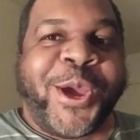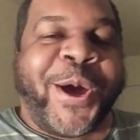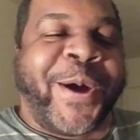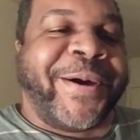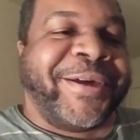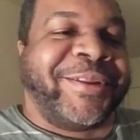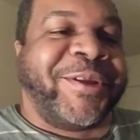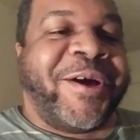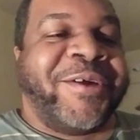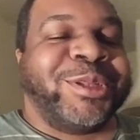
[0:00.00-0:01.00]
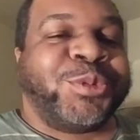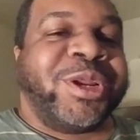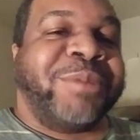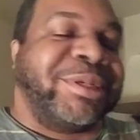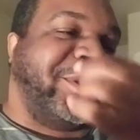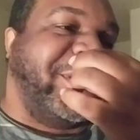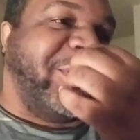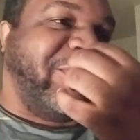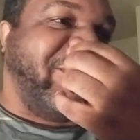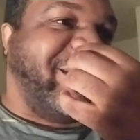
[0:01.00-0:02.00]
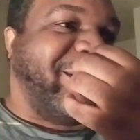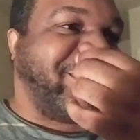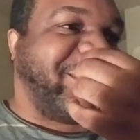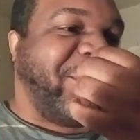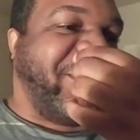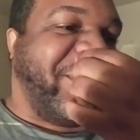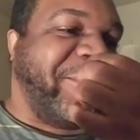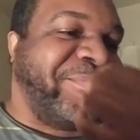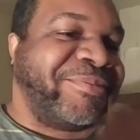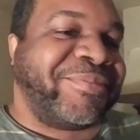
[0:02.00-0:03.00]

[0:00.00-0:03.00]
on the Twitter machine over there. So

══════════

WORK ORDER:
In the copy, include every line of the entries above exactly and none of the pictures.

COMPLETED TASK:
[0:00.00-0:01.00]
[0:01.00-0:02.00]
[0:02.00-0:03.00]

[0:00.00-0:03.00]
on the Twitter machine over there. So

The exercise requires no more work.